Mean hourly distance (MHD)
Similar to MxD, sex and age, ecoregion, and distance to the nearest water source were significant across all temporal scales for MHD, and the strength and shape of relationships between movement and predictors were dependent on temporal scale of movement (Fig. 3). Wild pigs in the Mississippi Alluvial Plain (MAP) ecoregion were found to have the lowest MHD, and wild pigs in the Southern Texas Plain were found to have the greatest MHD across all scales (Fig. 5). As with MxD, distance to the nearest water source was not as influential on MHD at the daily scale and a stronger, positive effect was detected with distance to the nearest stream at the monthly and overall scales (Fig. 3). Temperature was significant in the meteorological models at the daily (R2 = 0.14) and overall scales (R2 = 0.28), while average pressure was significant at the monthly (R2 = 0.13) and overall scales (Additional file 1: Figure S12). Comparable to MxD, temperature displayed a concave relationship with MHD at the daily scale, but was linearly related to movement at the monthly and overall scales (Fig. 5).
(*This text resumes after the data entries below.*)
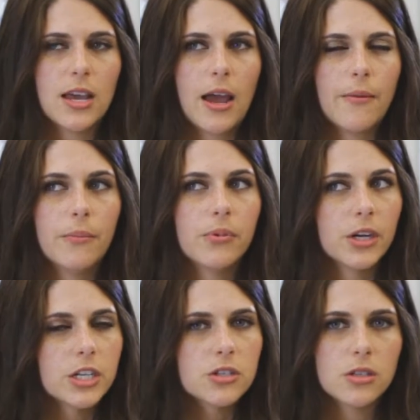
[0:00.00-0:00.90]
I'm
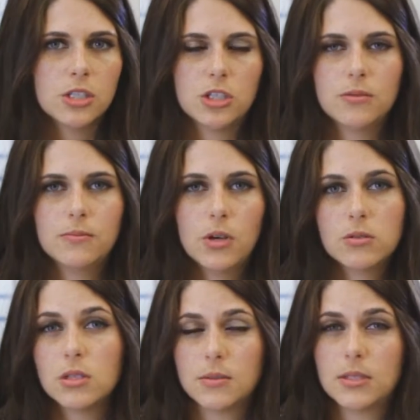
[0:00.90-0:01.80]
pretty sure the
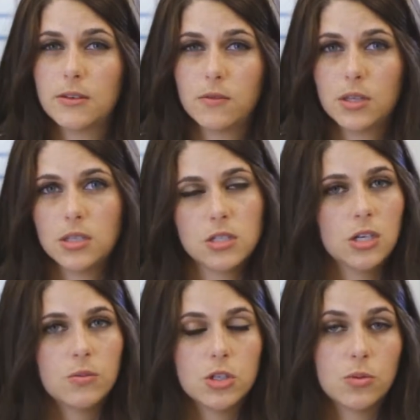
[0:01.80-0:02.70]
most expensive one this
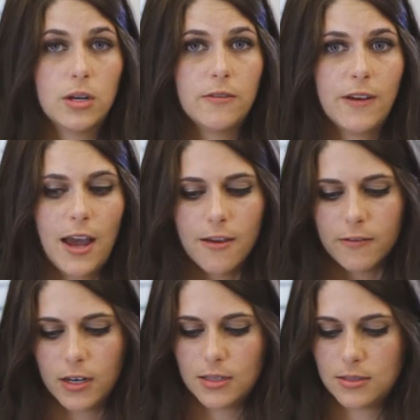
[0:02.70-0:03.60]
year was $25,
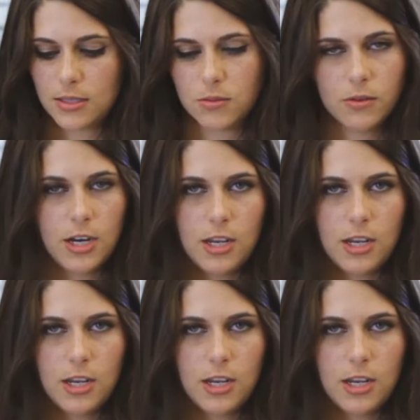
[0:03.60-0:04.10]
and it's this one right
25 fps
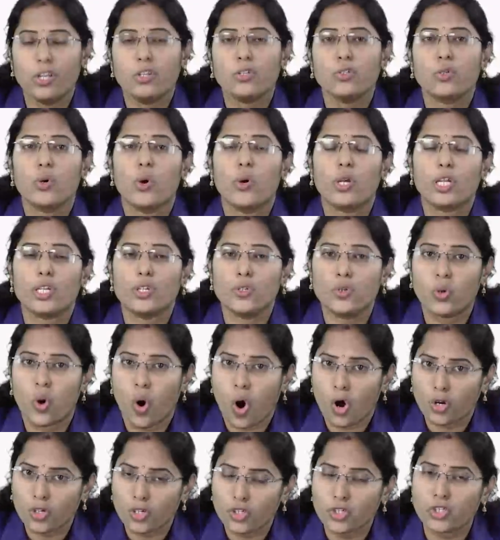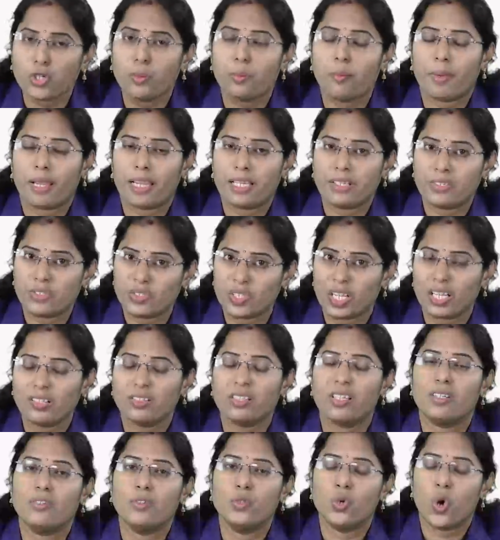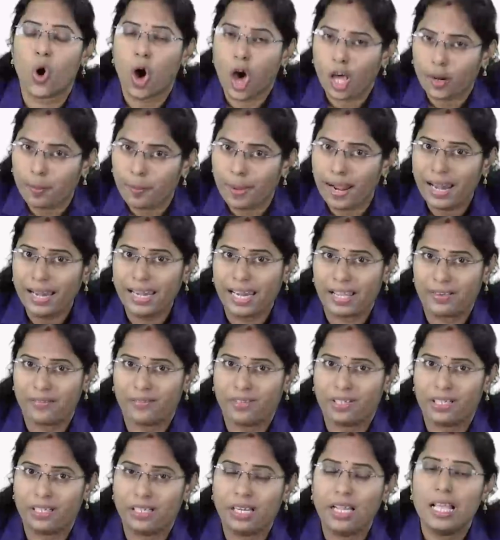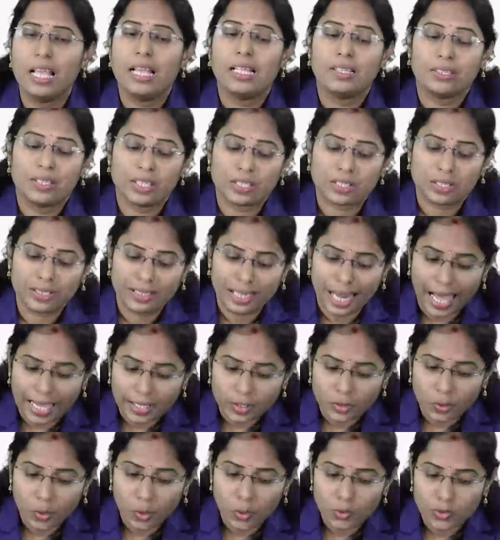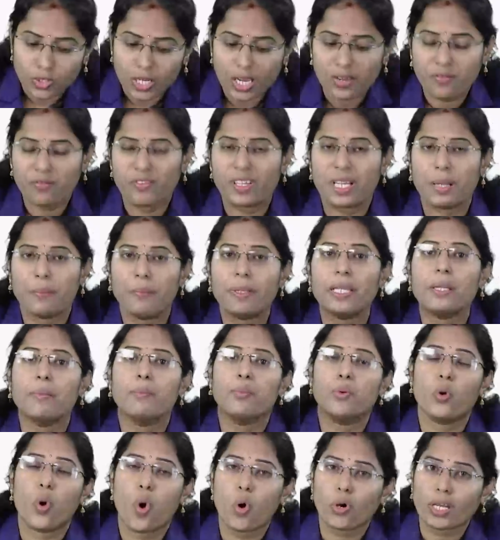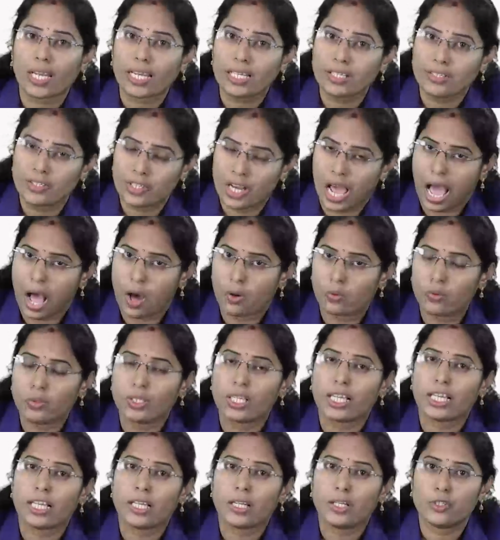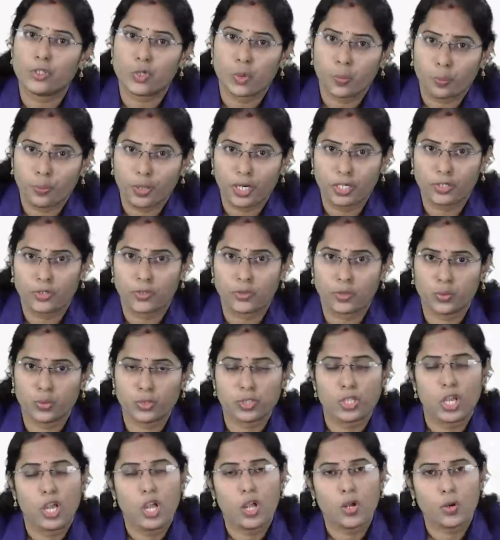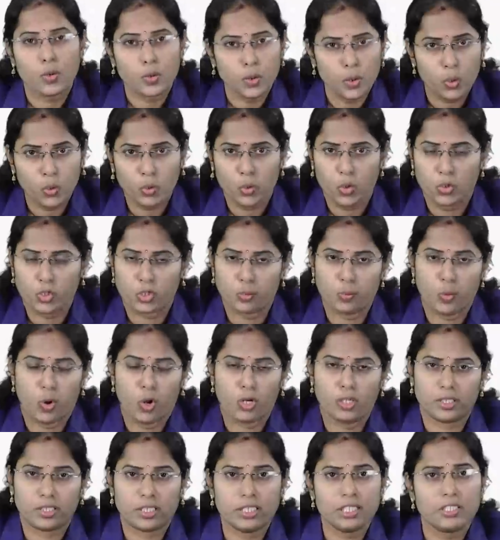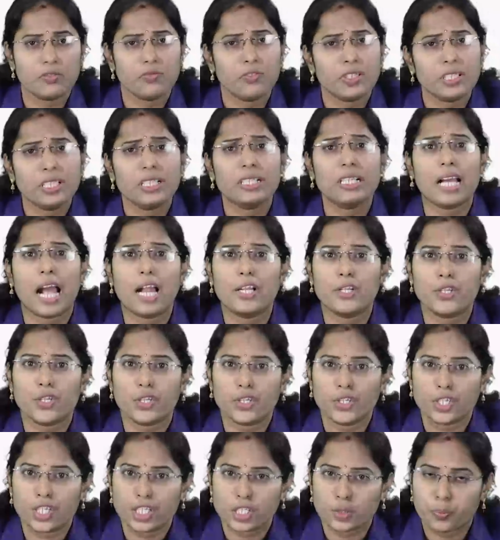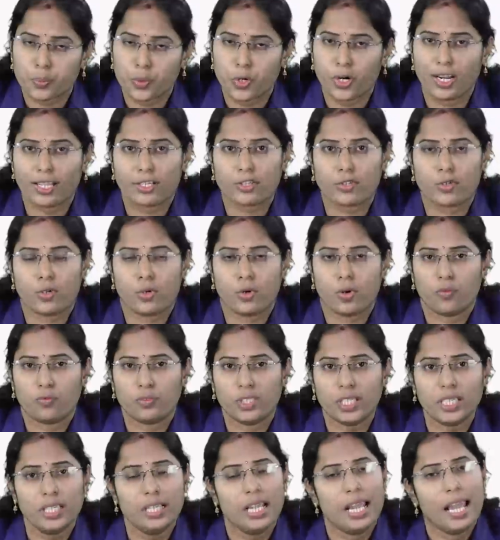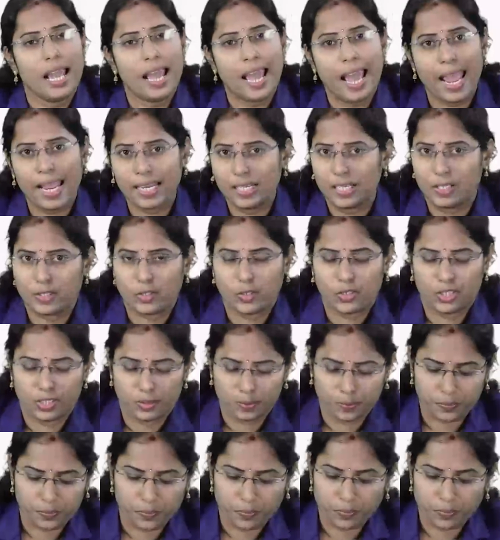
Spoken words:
So in order to maintain the normal level, this glycogen will be broken down to produce glucose molecules for the continuous production of the energy.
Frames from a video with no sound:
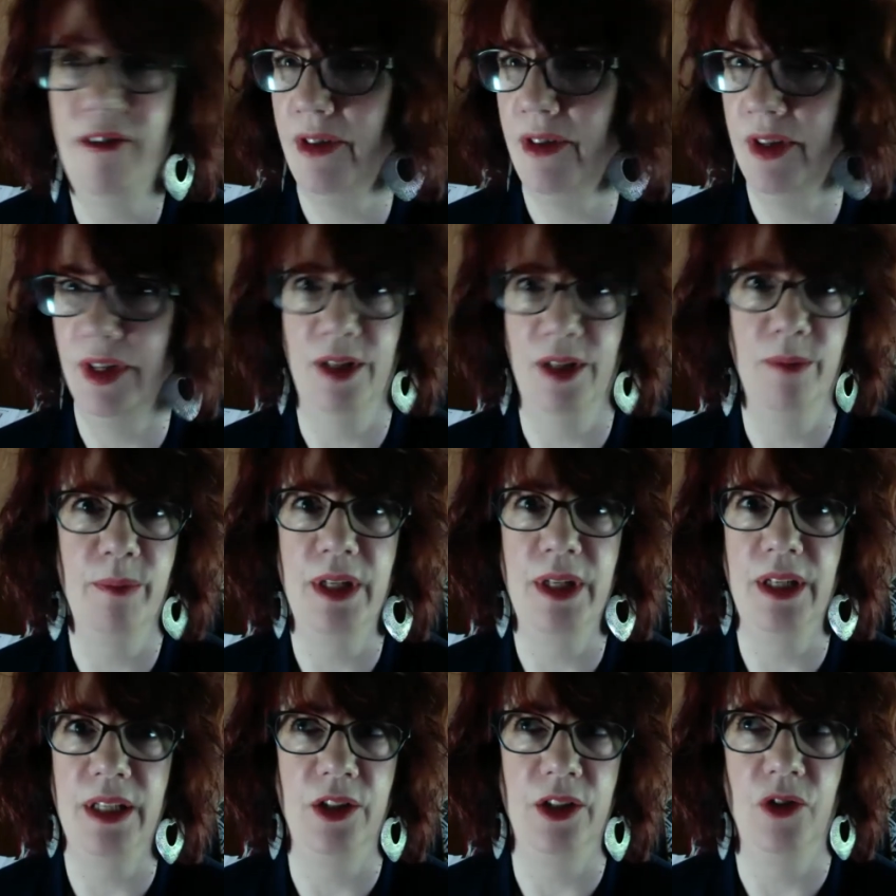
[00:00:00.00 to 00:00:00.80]
and it can
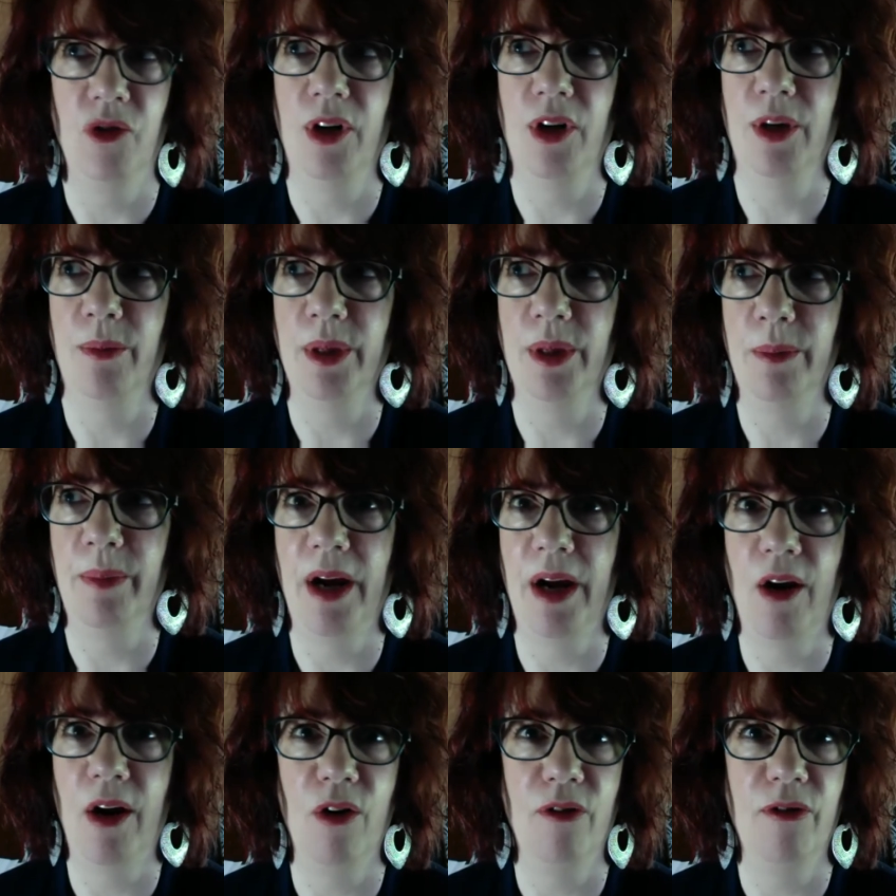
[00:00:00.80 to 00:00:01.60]
be incredibly
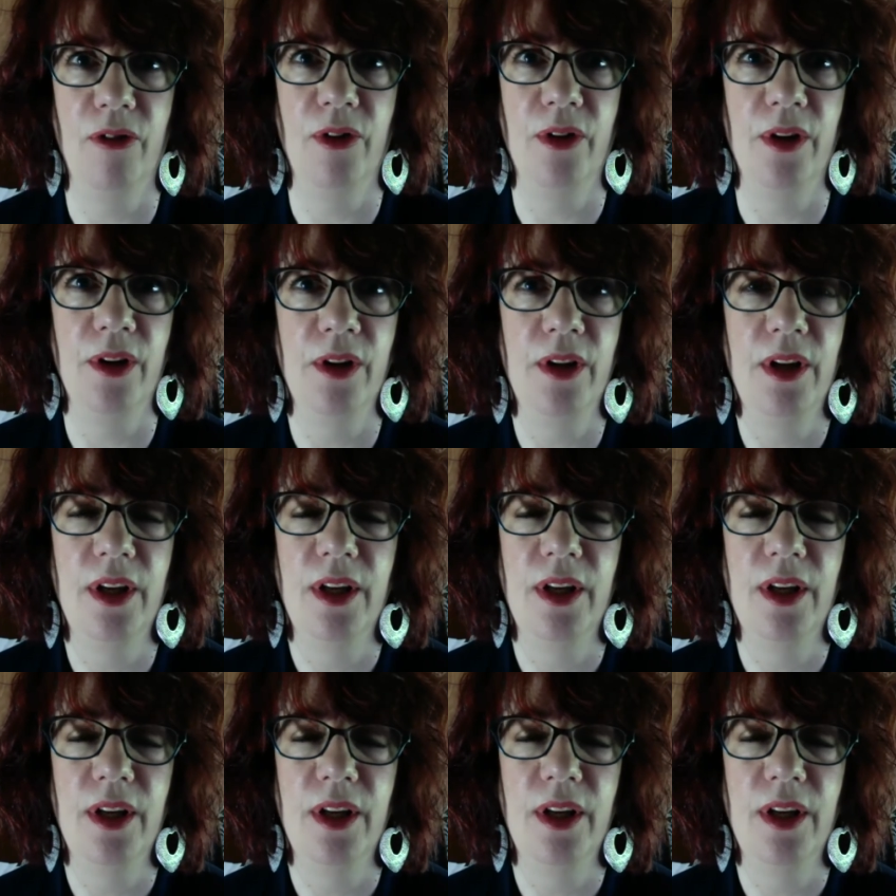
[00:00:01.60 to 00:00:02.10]
powerful.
In addition to distance to the nearest water sources, distance to the nearest road was significant and had a negative effect on movement in the landscape model for MHD at the monthly (R2 = 0.09) and overall (R2 = 0.18) scales (Additional file 1: Figure S12). Distance to the nearest forest cover was also significant and had a negative effect on MHD in the landscape model at the daily scale (R2 = 0.15; Additional file 1: Figure S12). Year was significant in both temporal models at the daily (R2 = 0.1) and monthly (R2 = 0.16) scales where below-average MHD was predicted for summer months (Fig. 5 and Additional file 1: Figure S12). Precipitation with a lag was also significant at the monthly scale (Additional file 1: Figure S12), where more movement was predicted when there was more precipitation several months prior.
Home range size
Significant predictors of home range size across monthly and overall scales were similar to the movement responses, where sex and age, ecoregion, and distance to the nearest water source or agriculture were significant (Figs. 3 and 6). As with the movement responses, male wild pigs had home ranges 3.5—5 km2 larger than females (Fig. 6). Smaller home ranges were found in the Mississippi Alluvial Plain (MAP), Southern Coastal Plains (SCoP), Western Gulf Coastal Plains (WGCP) and Southeastern Plains (SEP) ecoregions relative to those found in the Ozark Highlands (OH) ecoregion (Fig. 6). Pressure was the only significant meteorological variable at both scales using MCP, while temperature was the only significant meteorological variable using AKDE. Similar to other movement response variables, pressure and temperature were negatively related to home range size, and did not show a concave relationship as with daily scale metrics of movement (Fig. 6) (although the relationship of AKDE home ranges and temperature was non-linear). Distance to the nearest water source was positively related with home range size at both scales (Additional file 1: Figure S13), although it was not significant using the AKDE estimates. Distance to the nearest agricultural field was significantly negative and linear at the overall scale only, for both MCP and AKDE estimates, although the relationship was weaker for AKDE estimates (Fig. 6). The variables month and precipitation with a lag were significant at the monthly scale (Additional file 1: Figure S13), while year was significant at the overall scale for MCP but not AKDE home range size estimates (Fig. 6).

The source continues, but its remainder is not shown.